My objective was to identify the parties in the Vicky Haigh / Doncaster case where Doncaster tried to Jail Vicky for talking in Parliament.

All the other details of the story are in the public domain, but an injunction prevented the parties being identified.

Later, in comments here, he said

.. the point about her name being known publicly is that those people who know here (which is a lot) can then check whether they think the state is at fault or not.

In response, I asked:

I wonder what on earth you meant when you said

the point about her name being known publicly is that those people who know here (which is a lot) can then check whether they think the state is at fault or not.

What could you possibly have meant, except that they could now search for any “information” there is about the case on the internet?

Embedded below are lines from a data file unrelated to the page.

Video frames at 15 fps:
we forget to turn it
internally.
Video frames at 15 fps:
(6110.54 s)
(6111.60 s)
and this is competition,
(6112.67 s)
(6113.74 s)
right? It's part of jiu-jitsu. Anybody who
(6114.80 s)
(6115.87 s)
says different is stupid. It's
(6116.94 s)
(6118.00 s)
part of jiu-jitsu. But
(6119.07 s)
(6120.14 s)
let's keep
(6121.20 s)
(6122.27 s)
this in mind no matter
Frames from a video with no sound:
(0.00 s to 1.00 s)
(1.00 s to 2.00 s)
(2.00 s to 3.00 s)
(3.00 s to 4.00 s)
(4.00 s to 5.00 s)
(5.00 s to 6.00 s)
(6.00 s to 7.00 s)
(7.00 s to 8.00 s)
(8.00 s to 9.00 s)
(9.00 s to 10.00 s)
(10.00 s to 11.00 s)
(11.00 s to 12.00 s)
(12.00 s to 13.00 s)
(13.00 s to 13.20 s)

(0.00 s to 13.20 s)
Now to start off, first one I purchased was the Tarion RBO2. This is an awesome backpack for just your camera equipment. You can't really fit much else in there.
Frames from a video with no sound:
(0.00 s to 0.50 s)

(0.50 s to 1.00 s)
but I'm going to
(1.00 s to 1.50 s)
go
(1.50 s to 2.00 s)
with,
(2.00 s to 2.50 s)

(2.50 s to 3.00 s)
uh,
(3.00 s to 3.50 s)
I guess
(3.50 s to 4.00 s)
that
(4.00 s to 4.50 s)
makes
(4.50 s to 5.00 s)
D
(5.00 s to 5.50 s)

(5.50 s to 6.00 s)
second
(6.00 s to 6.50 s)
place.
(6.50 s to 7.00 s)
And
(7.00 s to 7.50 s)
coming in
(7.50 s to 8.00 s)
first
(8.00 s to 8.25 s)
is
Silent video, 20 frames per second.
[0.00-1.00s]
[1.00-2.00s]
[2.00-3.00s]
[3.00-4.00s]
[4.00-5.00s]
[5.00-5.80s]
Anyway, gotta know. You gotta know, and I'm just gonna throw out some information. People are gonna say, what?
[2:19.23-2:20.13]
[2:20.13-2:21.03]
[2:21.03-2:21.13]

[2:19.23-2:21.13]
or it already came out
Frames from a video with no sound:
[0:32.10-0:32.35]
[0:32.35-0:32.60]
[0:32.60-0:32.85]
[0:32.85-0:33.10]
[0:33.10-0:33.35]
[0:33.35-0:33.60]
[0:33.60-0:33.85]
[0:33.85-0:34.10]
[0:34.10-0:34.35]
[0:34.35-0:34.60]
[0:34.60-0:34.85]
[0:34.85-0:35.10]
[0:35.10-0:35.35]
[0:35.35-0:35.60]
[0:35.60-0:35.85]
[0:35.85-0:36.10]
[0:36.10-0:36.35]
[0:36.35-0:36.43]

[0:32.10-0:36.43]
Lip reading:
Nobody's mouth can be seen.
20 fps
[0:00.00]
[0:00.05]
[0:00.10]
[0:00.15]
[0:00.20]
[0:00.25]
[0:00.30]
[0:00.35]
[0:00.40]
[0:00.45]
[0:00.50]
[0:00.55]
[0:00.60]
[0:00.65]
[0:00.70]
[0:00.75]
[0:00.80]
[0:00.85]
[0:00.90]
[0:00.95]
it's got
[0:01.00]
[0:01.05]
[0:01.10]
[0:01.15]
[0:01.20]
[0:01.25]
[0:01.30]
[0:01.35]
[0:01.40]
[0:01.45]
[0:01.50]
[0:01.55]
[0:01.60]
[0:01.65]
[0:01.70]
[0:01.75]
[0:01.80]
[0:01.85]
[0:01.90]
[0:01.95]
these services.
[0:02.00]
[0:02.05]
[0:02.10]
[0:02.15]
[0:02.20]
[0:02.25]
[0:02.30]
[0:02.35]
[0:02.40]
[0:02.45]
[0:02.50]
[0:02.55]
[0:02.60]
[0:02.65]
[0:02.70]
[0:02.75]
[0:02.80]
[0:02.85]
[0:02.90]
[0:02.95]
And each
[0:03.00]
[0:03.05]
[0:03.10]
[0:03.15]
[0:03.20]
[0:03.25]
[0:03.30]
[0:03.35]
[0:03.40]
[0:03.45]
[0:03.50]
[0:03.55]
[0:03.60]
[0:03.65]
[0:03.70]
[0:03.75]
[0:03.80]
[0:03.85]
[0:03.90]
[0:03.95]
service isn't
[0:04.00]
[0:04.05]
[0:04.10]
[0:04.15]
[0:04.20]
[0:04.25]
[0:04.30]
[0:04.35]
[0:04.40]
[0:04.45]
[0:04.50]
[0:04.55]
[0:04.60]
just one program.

I put that question to him again and again, but don’t think I received an answer.

No doubt John Hemming would categorically deny any intention to aid Liz Watson in her utterly wrong-headed and harmful internet campaign. But as Unity has said at Ministry of Truth,

whether he realised it or not at the time, Hemming’s statement appears to have helped to facilitate the actions for which Elizabeth Watson has .. been committed to prison for nine months.

Objectively speaking, John Hemming’s intervention, by enabling more people than otherwise could do so to search the internet and find Liz Watson’s writings on the case, must have helped the spread of her falsehoods and risked further harm to a child – never mind the rule of law. To anyone who cares about Parliament, this episode is a matter of real concern. I hope MPs look seriously into it.

By the way, Liz Watson has now purged her contempt, and been released from Holloway prison. Her sentence is suspended.